A projeção internacional de Oliveira acontece a partir do Festival de Cannes. Num primeiro momento com o impacto de “Francisca”, em 1981. Mas os filmes que simbolizam melhor esse reconhecimento global foram rodados em 1995 e 1997, com duas das grandes estrelas do cinema europeu: Catherine Deneuve e Marcello Mastroianni.
Oliveira internacionaliza-se também internamente, de tal modo que o bailado das línguas — português, francês, inglês — passa a constituir uma espécie de sub-tema, perversamente incrustado no corpo narrativo do próprio filme.
Aconteceu em “O Convento” com Deneuve e John Malkovich. Voltou a acontecer dois anos mais tarde, naquele que seria o derradeiro filme de Marcello Mastroianni.
Memória: “Porto da Minha Infância” de 2001
“Porto da Minha Infância” pode ser uma excelente entrada no universo de Oliveira, sobretudo para quem nunca tenha visto uma única das suas obras. É uma evocação sentida, na primeira pessoa.
A voz de Manoel de Oliveira contempla uma imagem da sua velha casa, agora destruída. A voz da sua mulher, D. Maria Isabel, canta a mágoa infinita da saudade. Ambos transportam uma tristeza que, afinal, se faz alegria — alegria do cinema, alegria de refazer as memórias, reinventadas através da magia própria de um filme.
Como o título diz, é mais uma deambulação pela história da cidade do Porto no mais descritivo dos documentários que consegue, sem esforço nem contradição, possuir as intensidades, e também o mistério, de uma viagem através dos labirintos da alma humana.
Humor e irrealismo: “O Estranho Caso de Angélica” de 2010
Oliveira foi um cineasta vital até ao fim. Preservou o humor e a capacidade de surpreender. Pontualmente, com uma ligeireza divertida.

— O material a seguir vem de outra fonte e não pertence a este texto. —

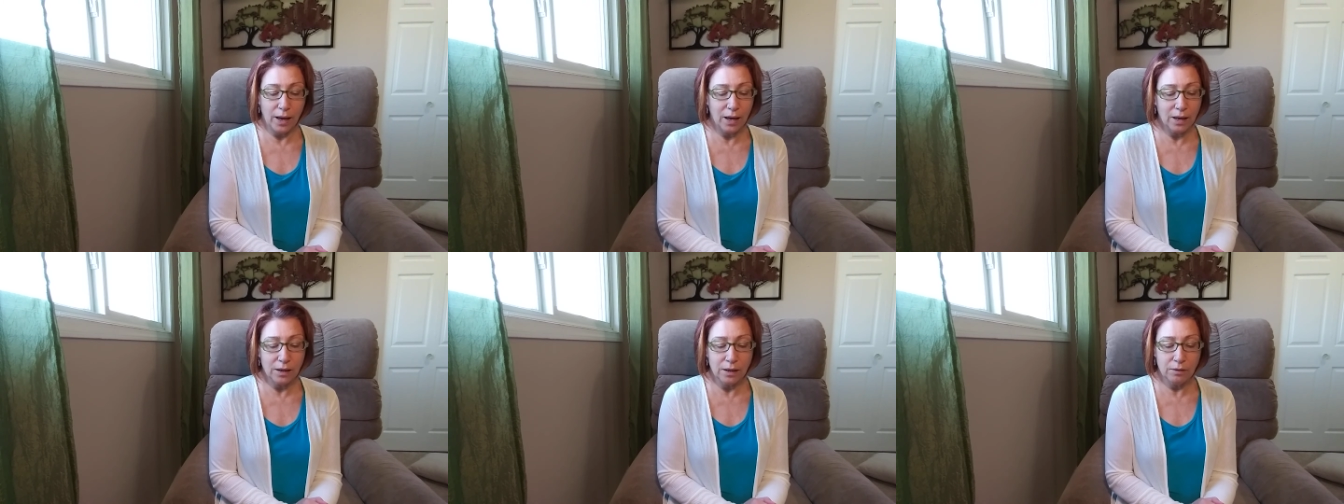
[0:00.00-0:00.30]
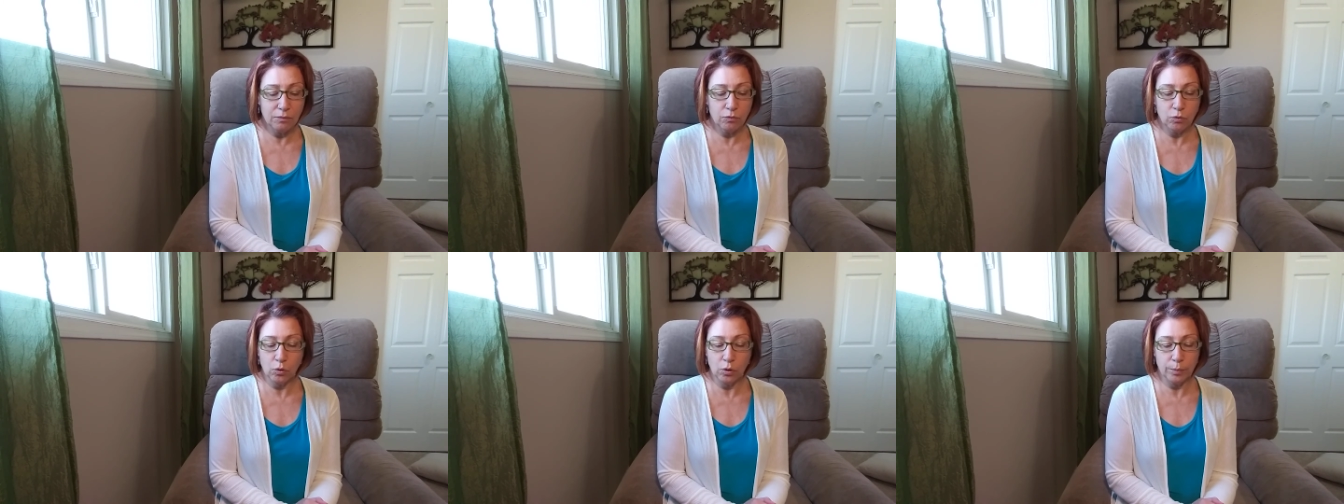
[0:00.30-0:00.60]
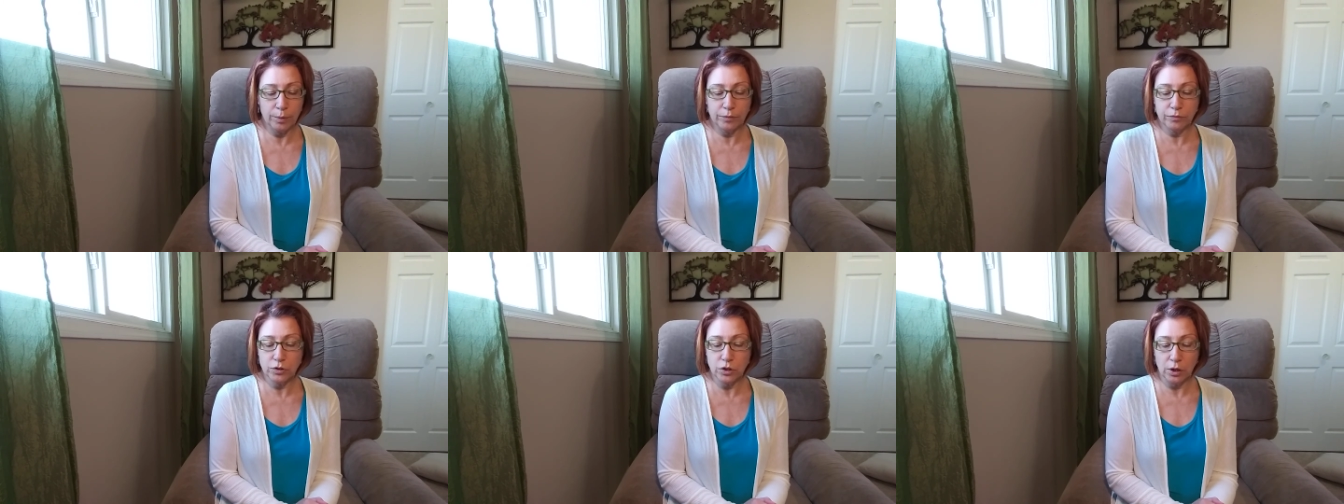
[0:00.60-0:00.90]
any
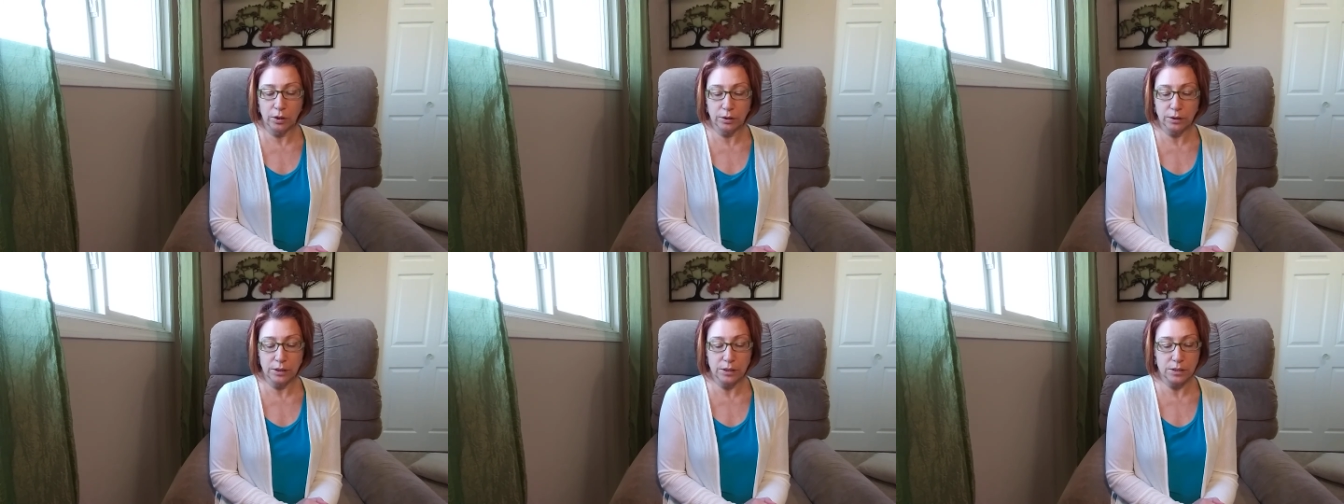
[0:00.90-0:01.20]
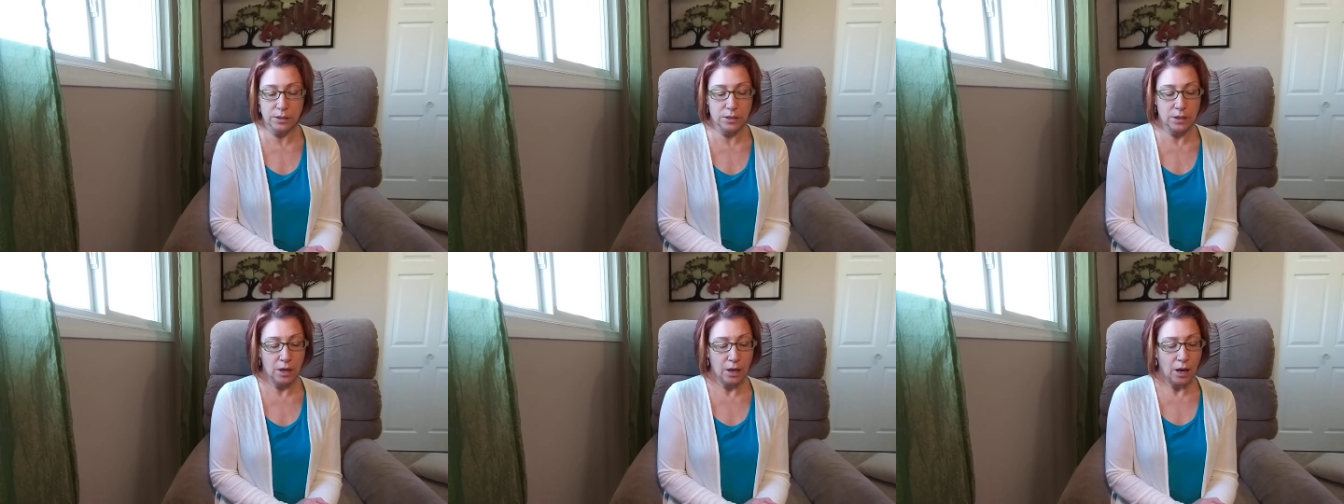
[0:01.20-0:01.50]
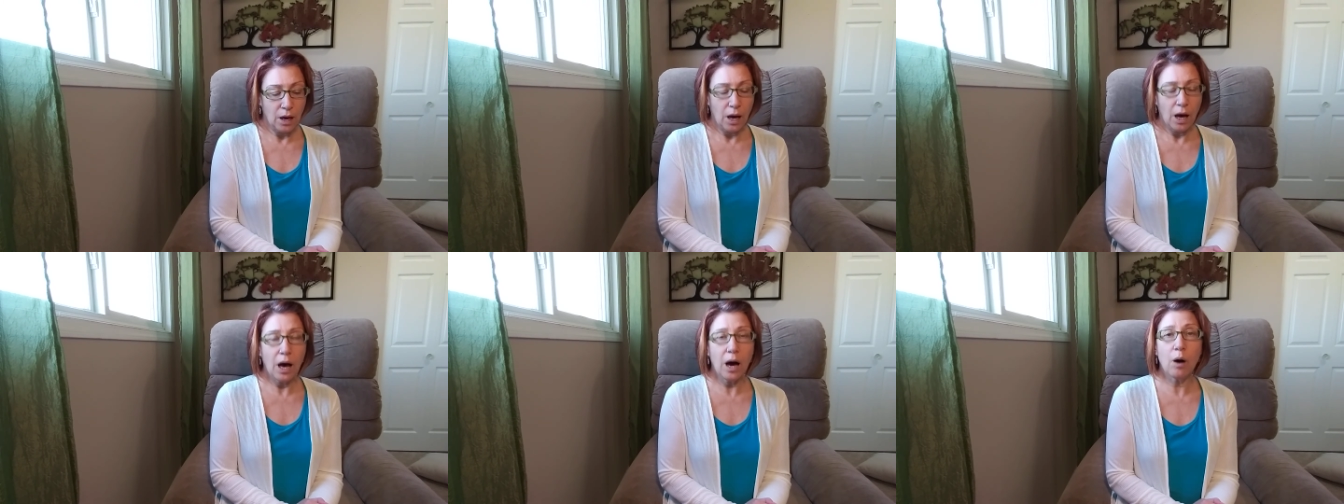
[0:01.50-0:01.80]
form of darkness,
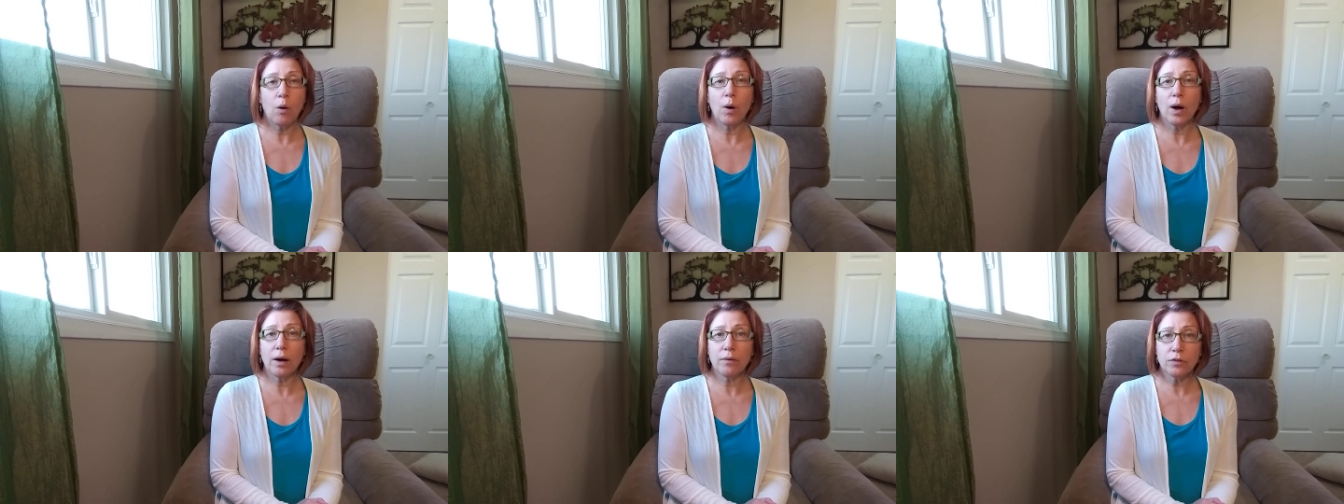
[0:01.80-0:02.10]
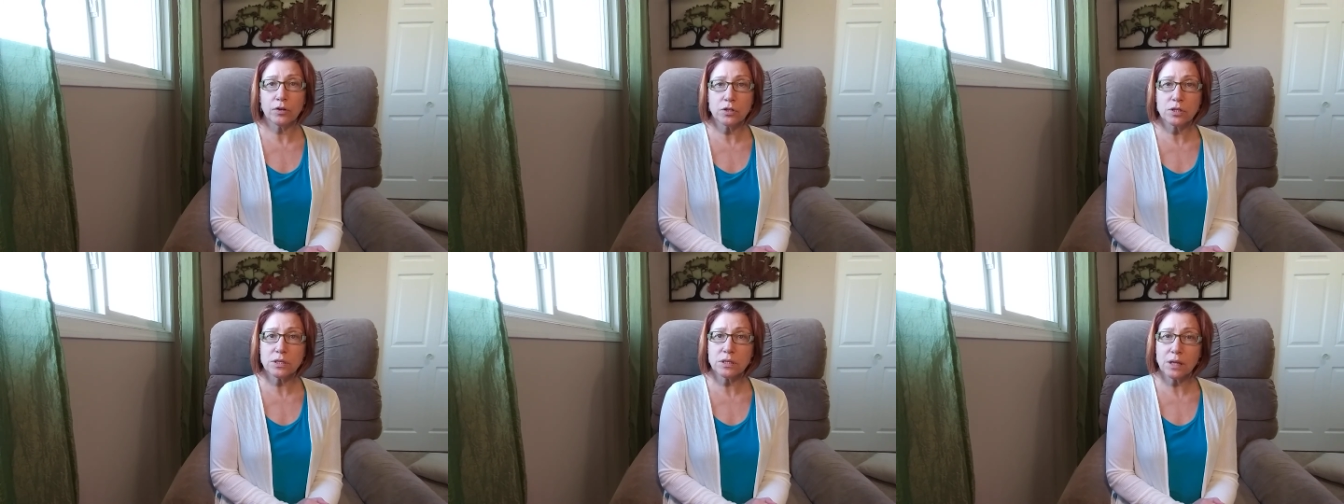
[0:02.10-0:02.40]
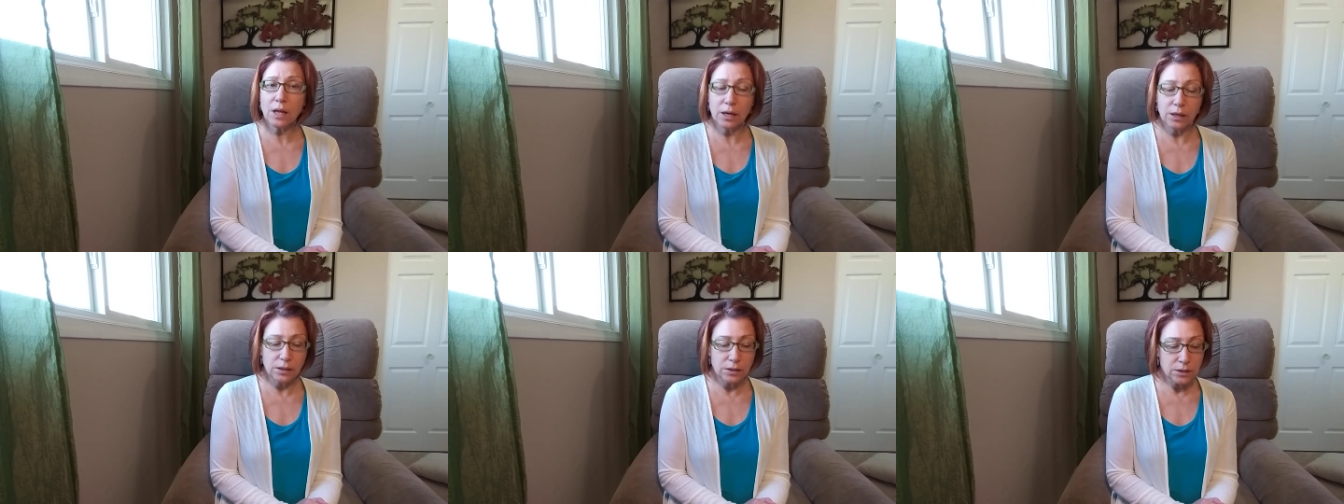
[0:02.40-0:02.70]
however
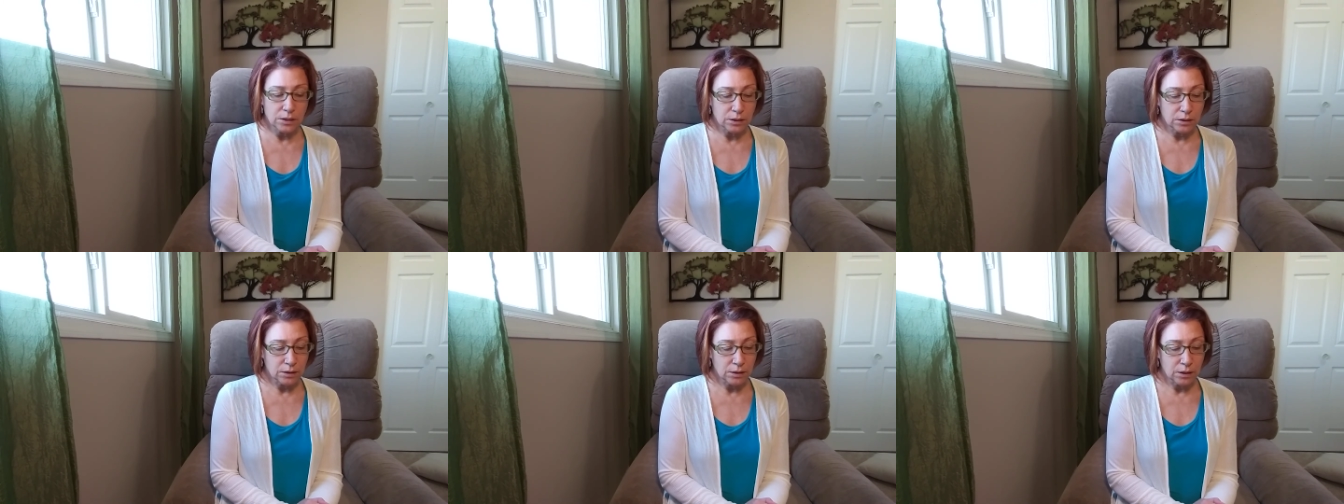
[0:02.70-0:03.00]
slight,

“O Estranho Caso de Angélica” foi feito em 2010. Contas redondas, cerca de meio século depois de Oliveira ter escrito o respetivo argumento. Não por acaso, é o mais preciso e obsessivo dos seus filmes, também o mais ligeiro e estranhamente divertido.
No centro está um fotógrafo, interpretado pelo neto do cineasta, Ricardo Trêpa. Uma noite, chamado para fotografar uma defunta de nome Angélica, dispara a máquina fotográfica sobre o corpo inerte da morta que abre os olhos e sorri. Não é um filme de terror. Mas é um filme sobre o medo inerente ao amor e, através disso, sobre o modo como a pulsão amorosa, de tão cristalina e carnal, pertence já ao mundo dos fantasmas e às suas estranhas cumplicidades.
Para Manoel de Oliveira, o cinema sempre foi isso: uma máquina de produzir maravilhas em que a evidência coabita com o mistério, não havendo diferença alguma entre a vida vivida e o teatro da vida. Sim, sim, o teatro, porque conforme as suas palavras irónicas, “o cinema é o registo audiovisual do teatro”.